Astonishing drawings of British soldiers in brutal Japanese Prisoner of War camps have turned up nearly 70 years later on TV's Antiques Roadshow.

The lost sketches showing the appalling conditions the men endured were drawn by artist soldier John Mennie who gave them to fellow PoW Eric Jennings.

Mr Jennings never spoke about his wartime experiences and his family were stunned when they found the sketches stashed away in a shoe box after his death.
Harrowing: Newly-discovered sketches show the appalling conditions in which Japanese PoWs were held.
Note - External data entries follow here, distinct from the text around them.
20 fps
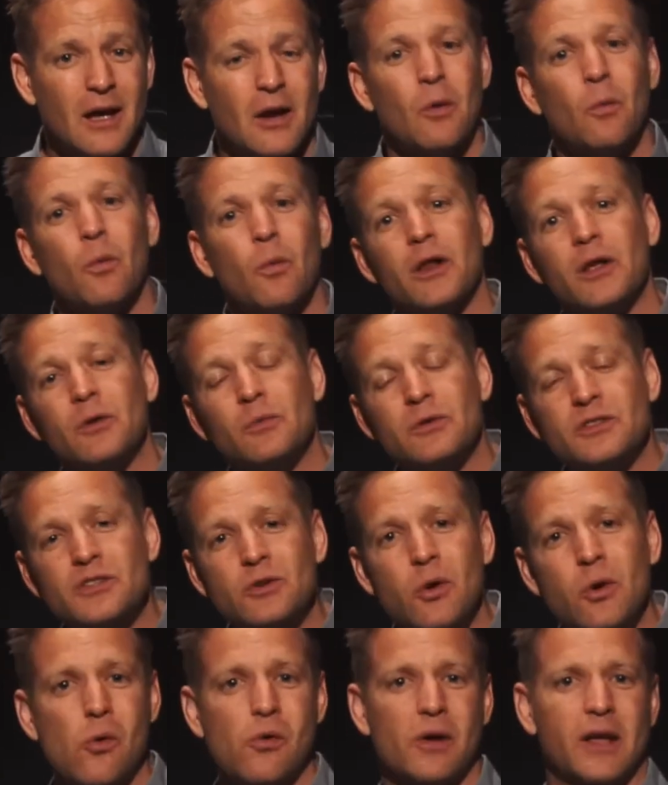What He was
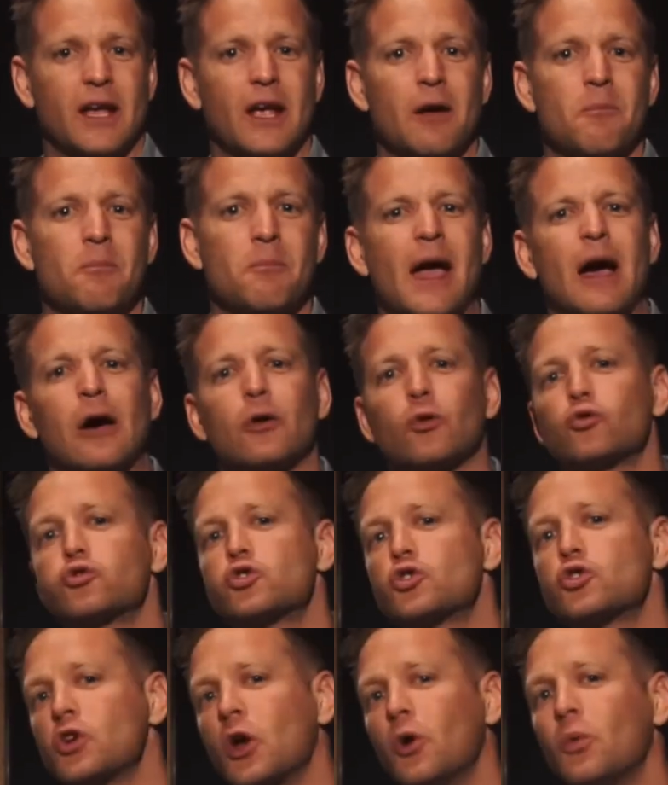talking about or
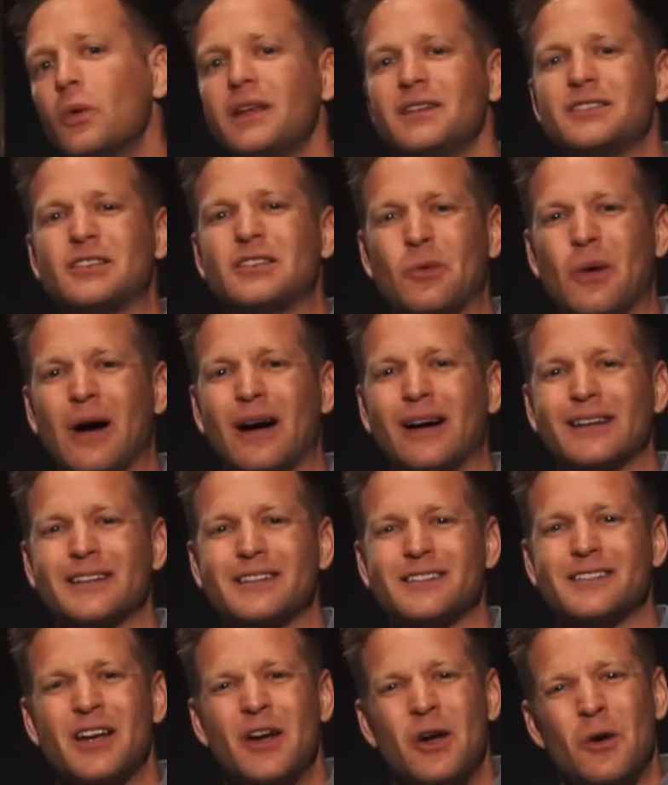showing to
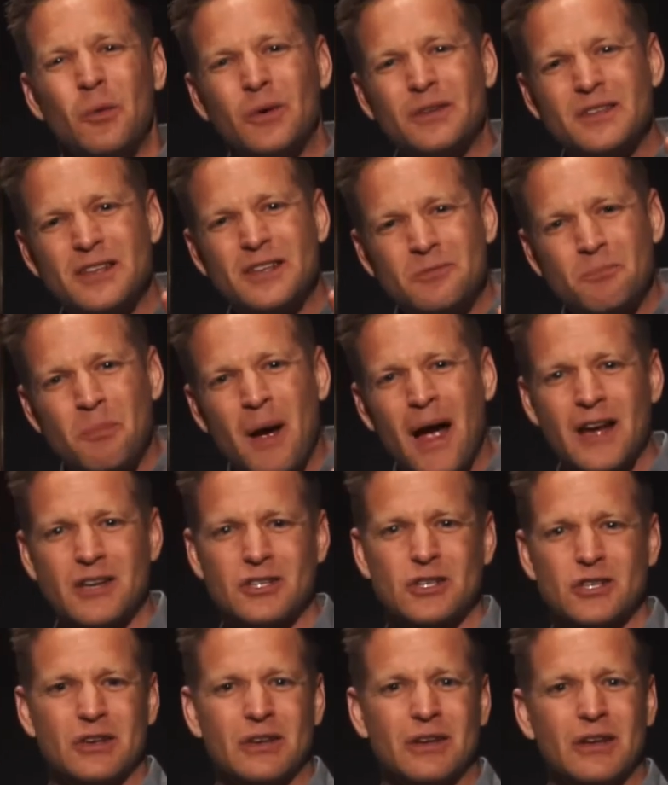us was His
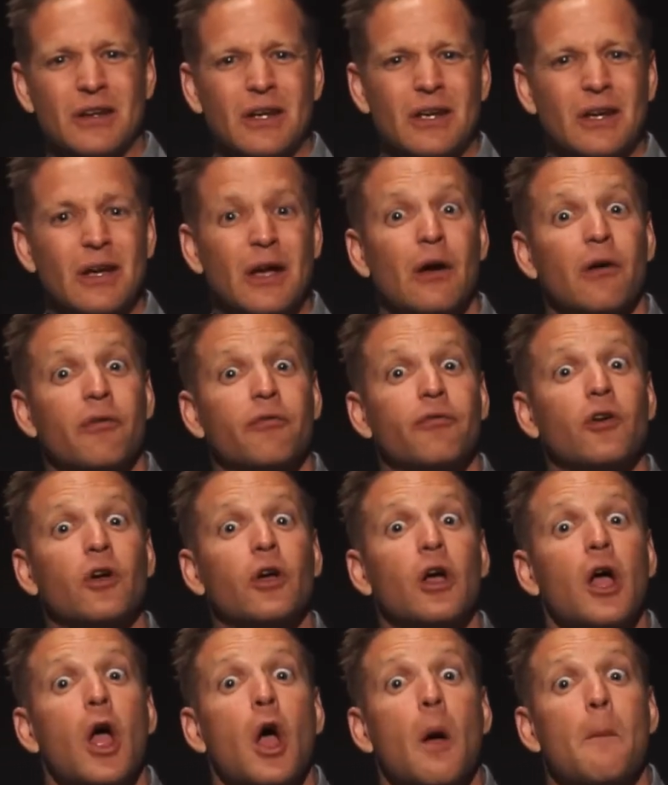passion for
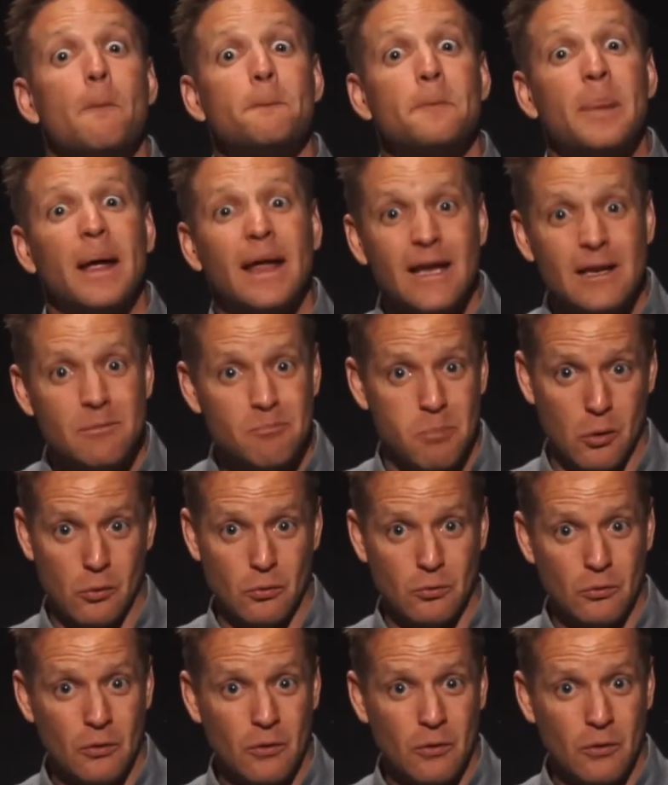people.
This one shows an operation being carried out in the open air

<snip>

One of the drawings is a rare image of the 'Selerang Square Squeeze' - a shocking atrocity meted out to 16,000 PoWs in Changi, Singapore in 1942.

The Japanese kettled the Allied soldiers in a cramped square for five days in unbearable heat to make them sign documents stating they would not try to escape.

Many men died from disease and dysentery during the incident and four more were callously executed by their sadistic captors.

A second drawing shows a British surgeon carrying out a life-saving operation on an emaciated prisoner in the open.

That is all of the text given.